Stored items:
****************
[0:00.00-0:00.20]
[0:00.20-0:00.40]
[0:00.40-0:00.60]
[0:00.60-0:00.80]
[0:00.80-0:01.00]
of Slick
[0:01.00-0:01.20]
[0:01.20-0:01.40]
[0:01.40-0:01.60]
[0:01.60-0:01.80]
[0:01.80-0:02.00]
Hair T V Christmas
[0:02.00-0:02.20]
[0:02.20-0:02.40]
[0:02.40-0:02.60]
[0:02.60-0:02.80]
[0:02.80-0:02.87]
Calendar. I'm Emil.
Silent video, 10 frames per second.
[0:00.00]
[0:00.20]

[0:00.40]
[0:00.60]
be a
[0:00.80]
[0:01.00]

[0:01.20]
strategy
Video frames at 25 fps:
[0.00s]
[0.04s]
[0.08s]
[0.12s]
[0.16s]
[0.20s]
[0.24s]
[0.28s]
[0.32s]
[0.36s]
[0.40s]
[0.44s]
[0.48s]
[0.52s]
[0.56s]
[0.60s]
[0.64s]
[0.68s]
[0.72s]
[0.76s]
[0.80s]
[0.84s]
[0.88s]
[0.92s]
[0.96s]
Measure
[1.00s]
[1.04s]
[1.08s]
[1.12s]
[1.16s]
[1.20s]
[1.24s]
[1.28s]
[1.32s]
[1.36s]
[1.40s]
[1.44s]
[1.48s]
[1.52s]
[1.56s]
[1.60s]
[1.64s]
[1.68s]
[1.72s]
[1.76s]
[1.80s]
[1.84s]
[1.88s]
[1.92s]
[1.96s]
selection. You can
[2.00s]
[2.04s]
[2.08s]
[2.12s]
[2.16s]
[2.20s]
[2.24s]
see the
****************
● Description of the task
Every line of the data must be written out again word for word.

● Output for this task
[0:00.00-0:00.20]
[0:00.20-0:00.40]
[0:00.40-0:00.60]
[0:00.60-0:00.80]
[0:00.80-0:01.00]
of Slick
[0:01.00-0:01.20]
[0:01.20-0:01.40]
[0:01.40-0:01.60]
[0:01.60-0:01.80]
[0:01.80-0:02.00]
Hair T V Christmas
[0:02.00-0:02.20]
[0:02.20-0:02.40]
[0:02.40-0:02.60]
[0:02.60-0:02.80]
[0:02.80-0:02.87]
Calendar. I'm Emil.
Silent video, 10 frames per second.
[0:00.00]
[0:00.20]

[0:00.40]
[0:00.60]
be a
[0:00.80]
[0:01.00]

[0:01.20]
strategy
Video frames at 25 fps:
[0.00s]
[0.04s]
[0.08s]
[0.12s]
[0.16s]
[0.20s]
[0.24s]
[0.28s]
[0.32s]
[0.36s]
[0.40s]
[0.44s]
[0.48s]
[0.52s]
[0.56s]
[0.60s]
[0.64s]
[0.68s]
[0.72s]
[0.76s]
[0.80s]
[0.84s]
[0.88s]
[0.92s]
[0.96s]
Measure
[1.00s]
[1.04s]
[1.08s]
[1.12s]
[1.16s]
[1.20s]
[1.24s]
[1.28s]
[1.32s]
[1.36s]
[1.40s]
[1.44s]
[1.48s]
[1.52s]
[1.56s]
[1.60s]
[1.64s]
[1.68s]
[1.72s]
[1.76s]
[1.80s]
[1.84s]
[1.88s]
[1.92s]
[1.96s]
selection. You can
[2.00s]
[2.04s]
[2.08s]
[2.12s]
[2.16s]
[2.20s]
[2.24s]
see the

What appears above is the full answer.